Artificial Intelligence , Machine Learning and Data Science Hubspot

Unlock the Power of Artificial Intelligence, Machine Learning, and Data Science with our Blog Discover the latest insights, trends, and innovations in Artificial Intelligence (AI), Machine Learning (ML), and Data Science through our informative and engaging Hubspot blog. Gain a deep understanding of how these transformative technologies are shaping industries and revolutionizing the way we work. Stay updated with cutting-edge advancements, practical applications, and real-world use.

Monday, 16 December 2024

How to Run Deep Learning Experiments on a Linux Server

After you write your code, you must run your deep learning experiments on large computers with lots of RAM, CPU, and GPU resources, often a Linux server in the cloud.

Recently, I was asked the question:

“How do you run your deep learning experiments?”

This is a good nuts-and-bolts question that I love answering.

In this post, you will discover the approach, commands, and scripts that I use to run deep learning experiments on Linux.

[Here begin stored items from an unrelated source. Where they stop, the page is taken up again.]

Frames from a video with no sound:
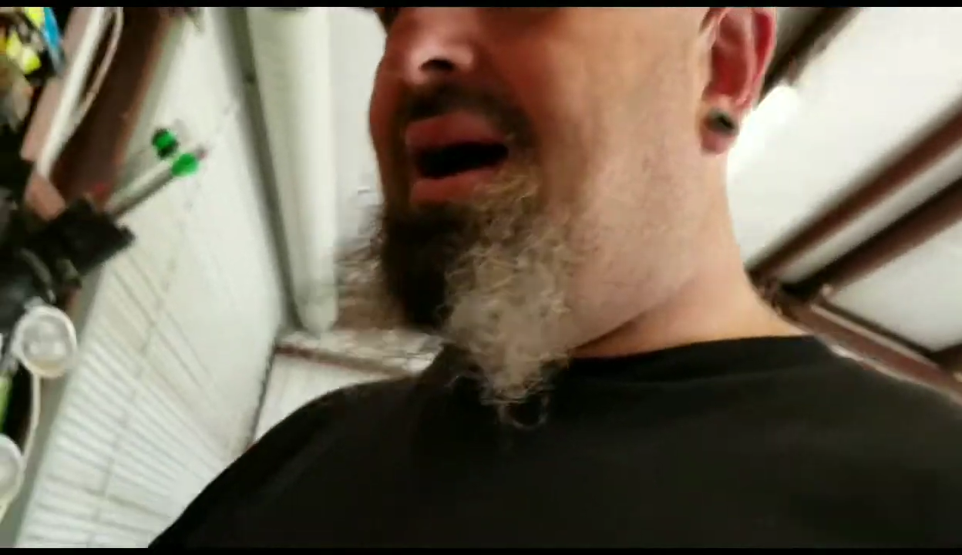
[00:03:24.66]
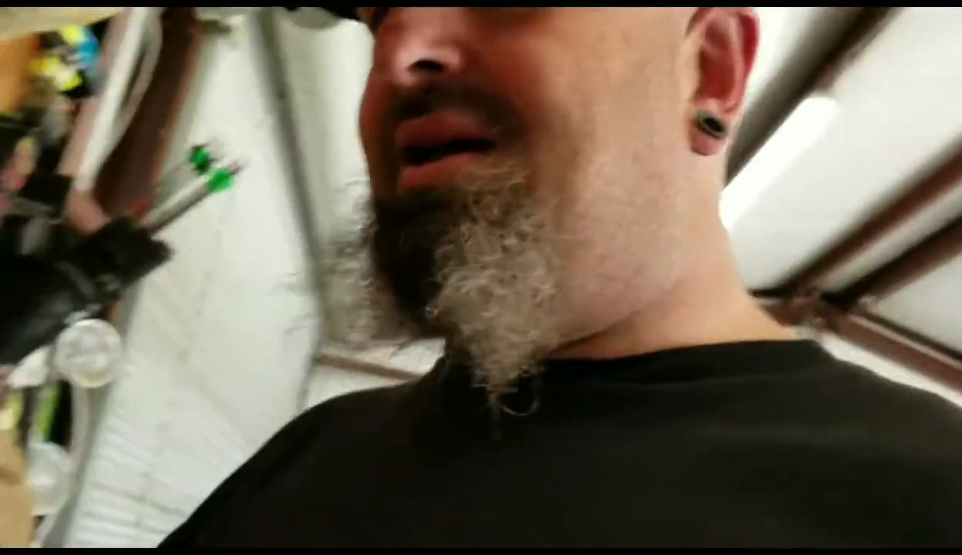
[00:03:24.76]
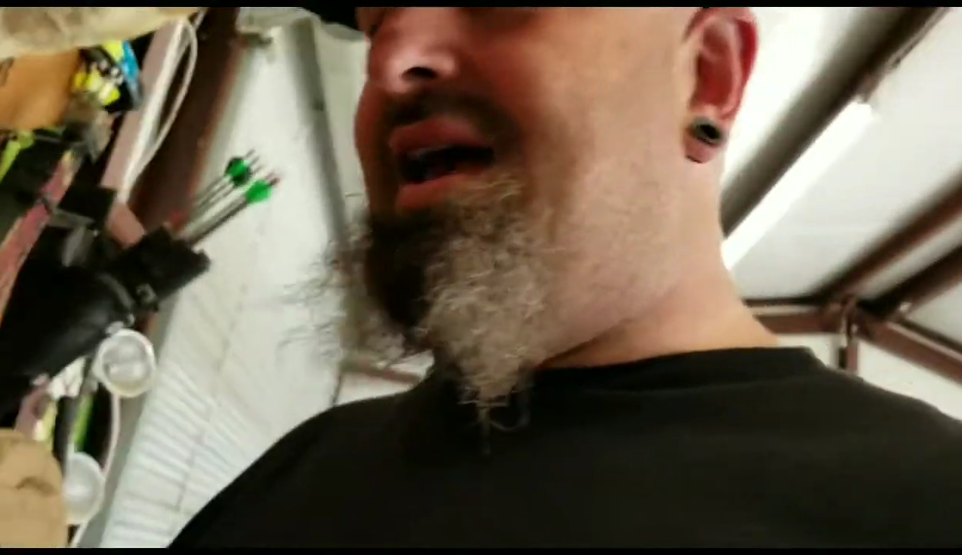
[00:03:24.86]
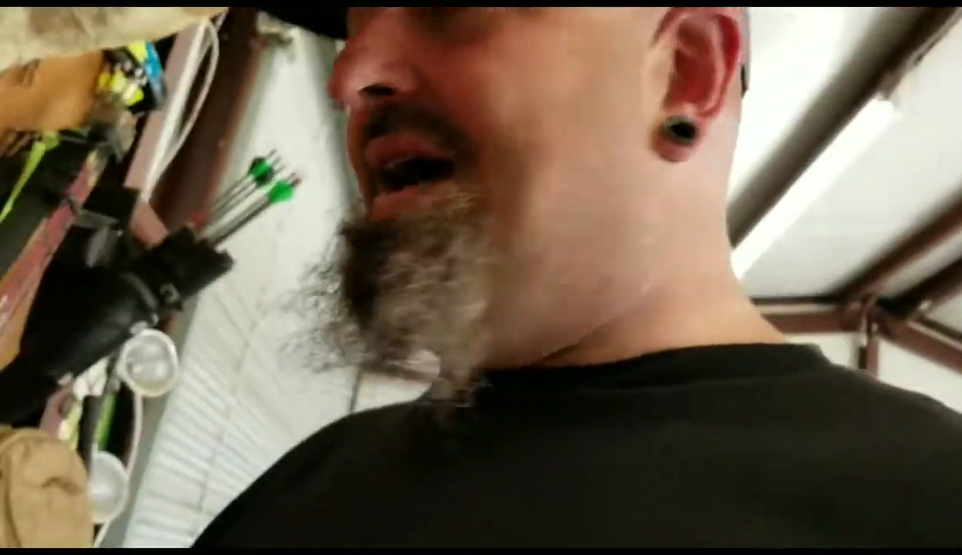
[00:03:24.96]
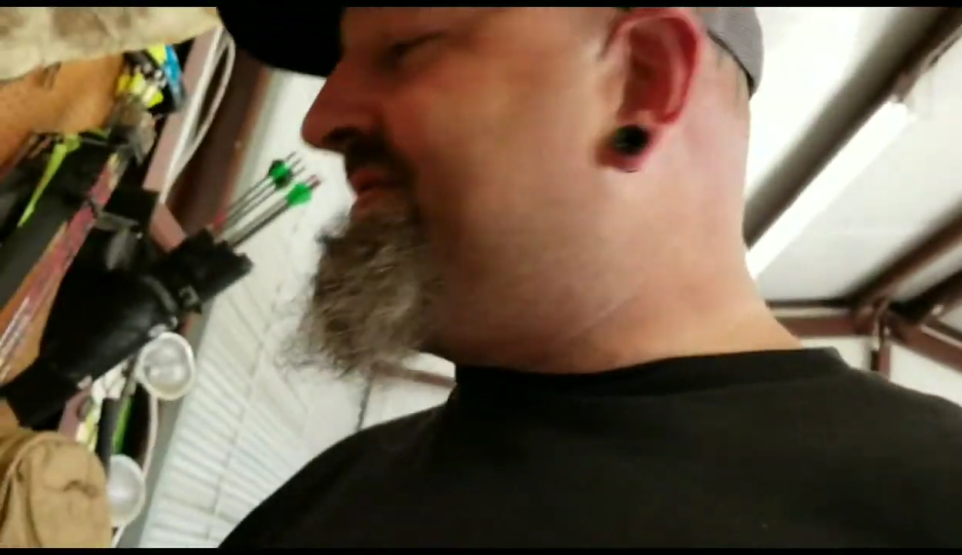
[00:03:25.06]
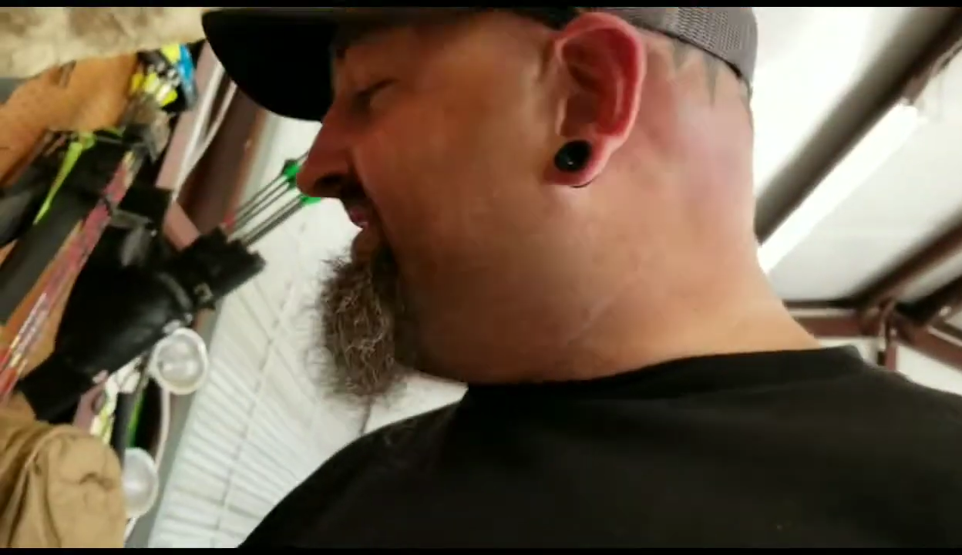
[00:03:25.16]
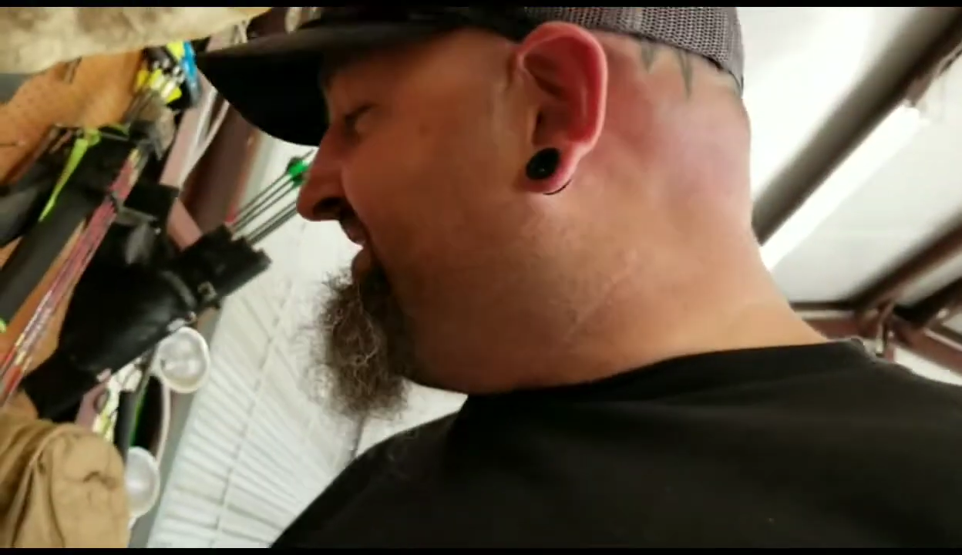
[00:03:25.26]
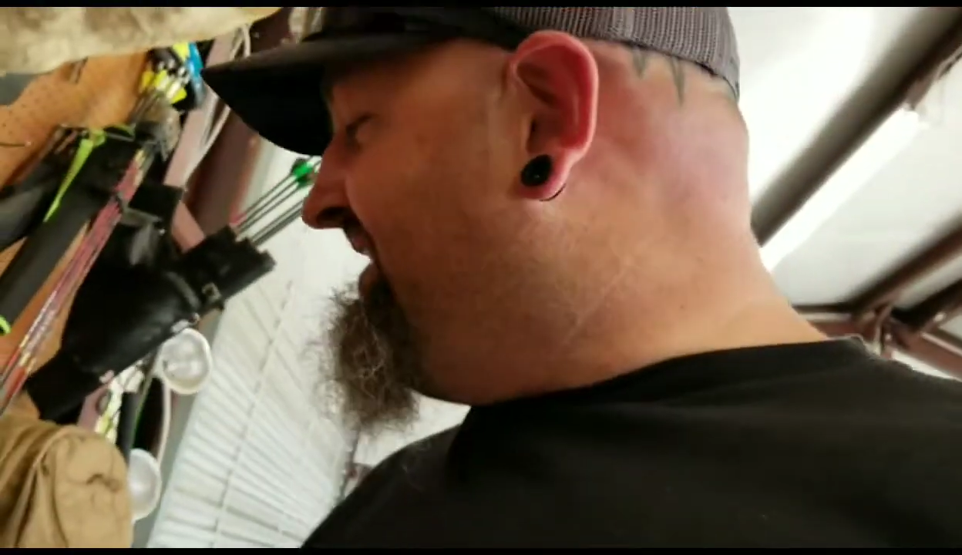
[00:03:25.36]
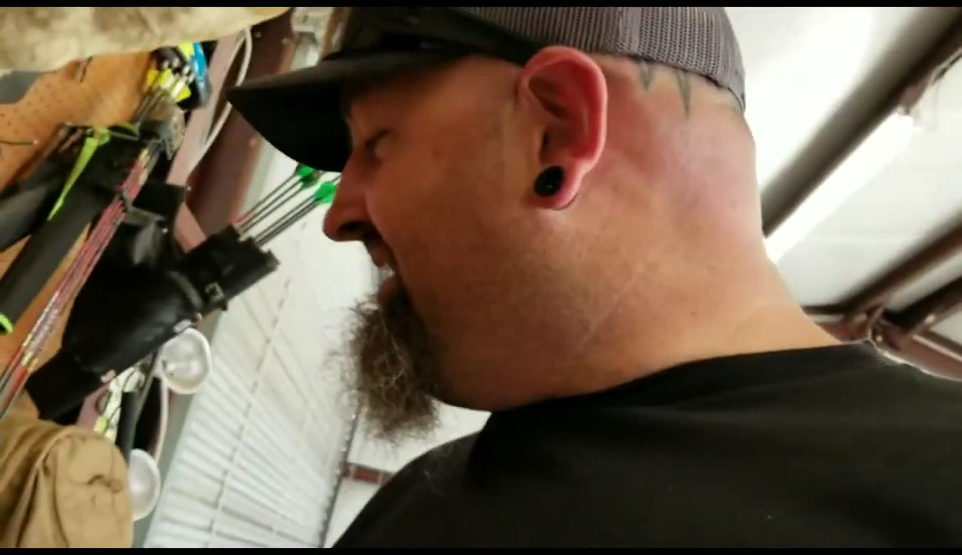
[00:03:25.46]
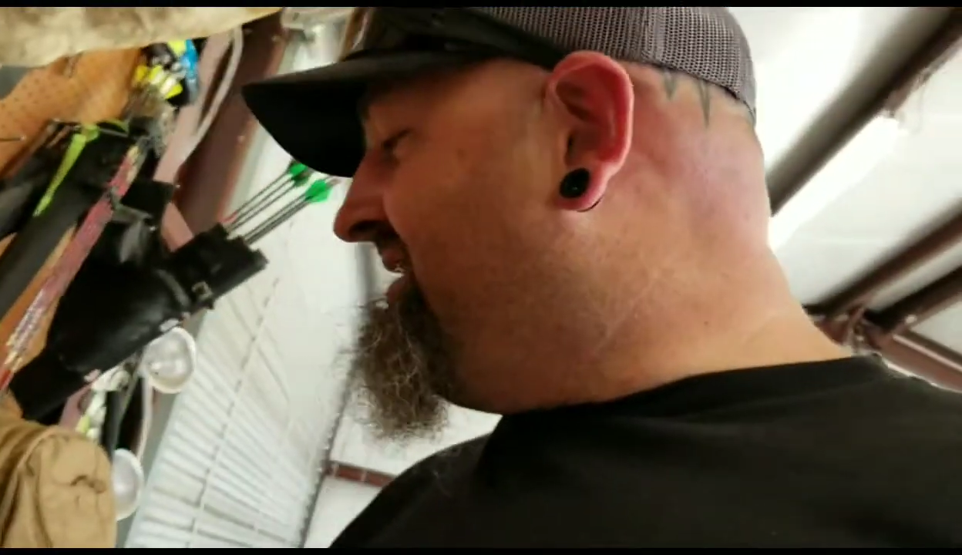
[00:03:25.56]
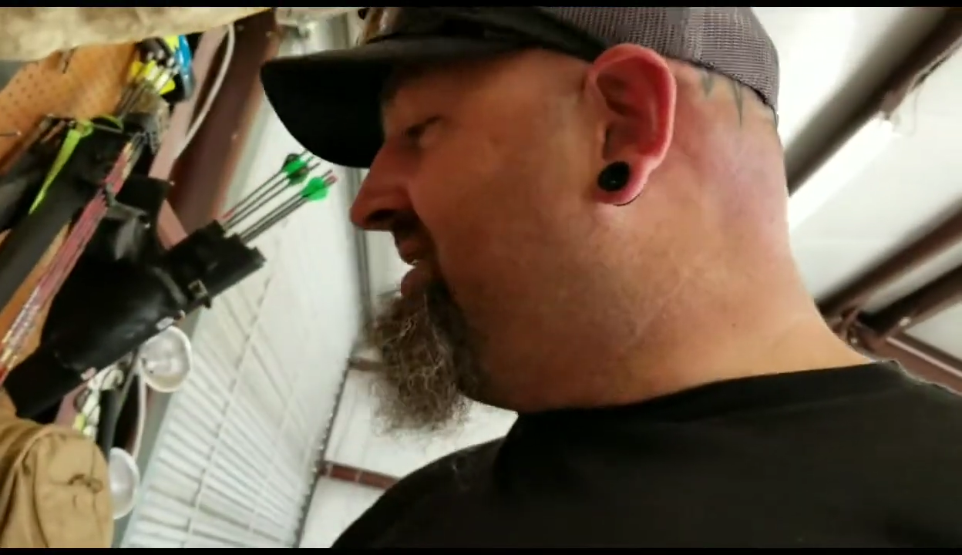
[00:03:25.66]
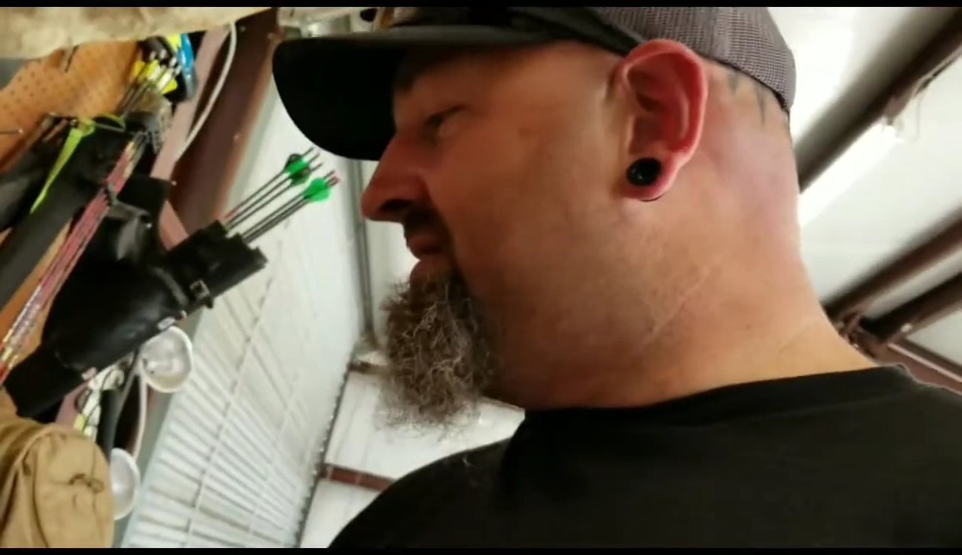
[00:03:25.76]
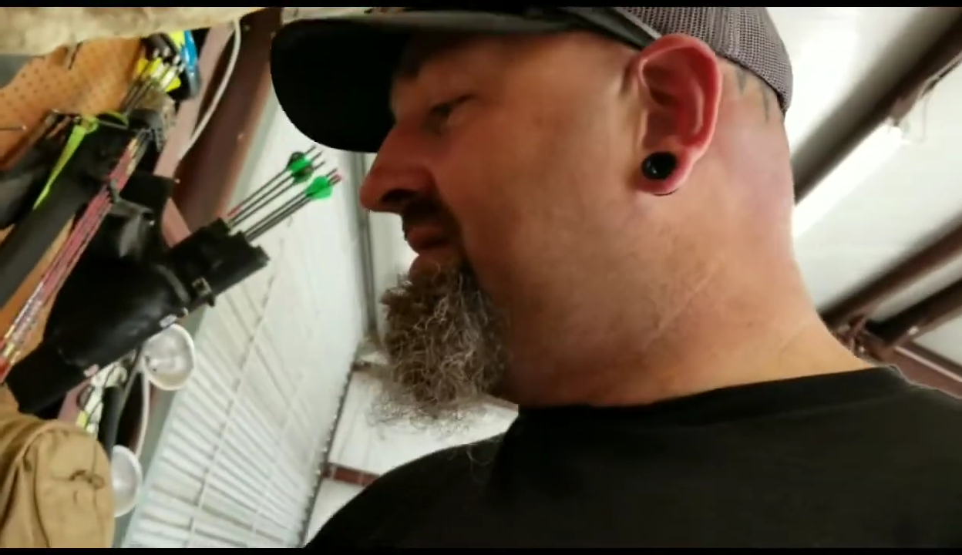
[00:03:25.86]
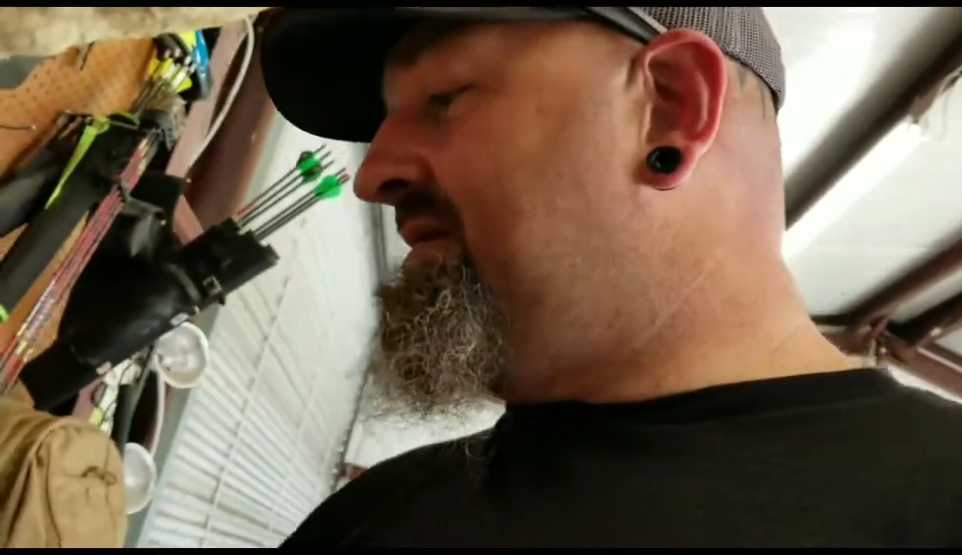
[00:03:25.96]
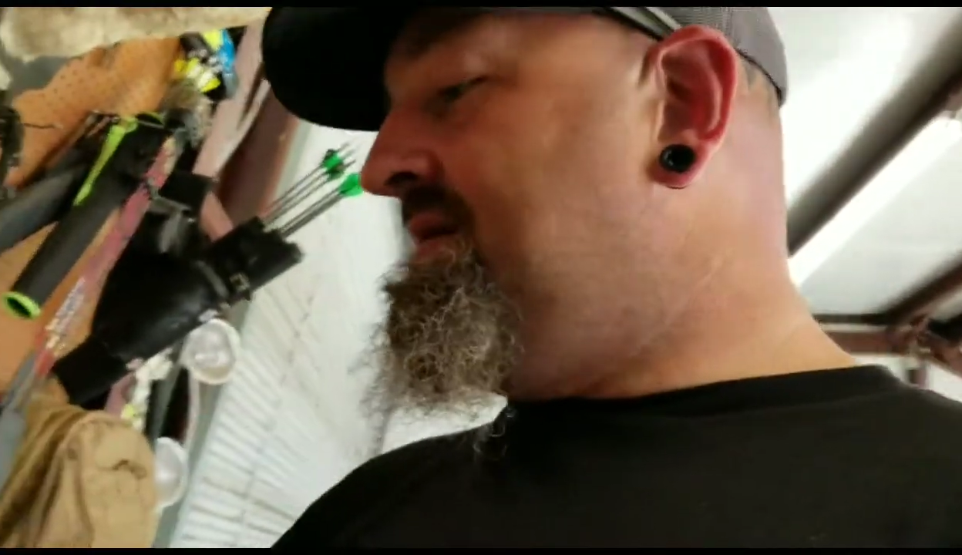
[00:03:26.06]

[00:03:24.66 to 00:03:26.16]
I'm going to have to say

After reading this post, you will know:

How to design modeling experiments to save models to file.
How to run a single Python experiment script.

How to run multiple Python experiments sequentially from a shell script.

1. Linux Server

I write all modeling code on my workstation and run all code on a remote Linux server.

At the moment, my preference is to use the Amazon Deep Learning AMI on EC2. For help setting up this server for your own experiments, see the post:

How To Develop and Evaluate Large Deep Learning Models with Keras on Amazon Web Services

2. Modeling Code

I write code so that there is one experiment per python file.

Mostly, I’m working with large models on large-ish data, such as image captioning, text summarization, and machine translation.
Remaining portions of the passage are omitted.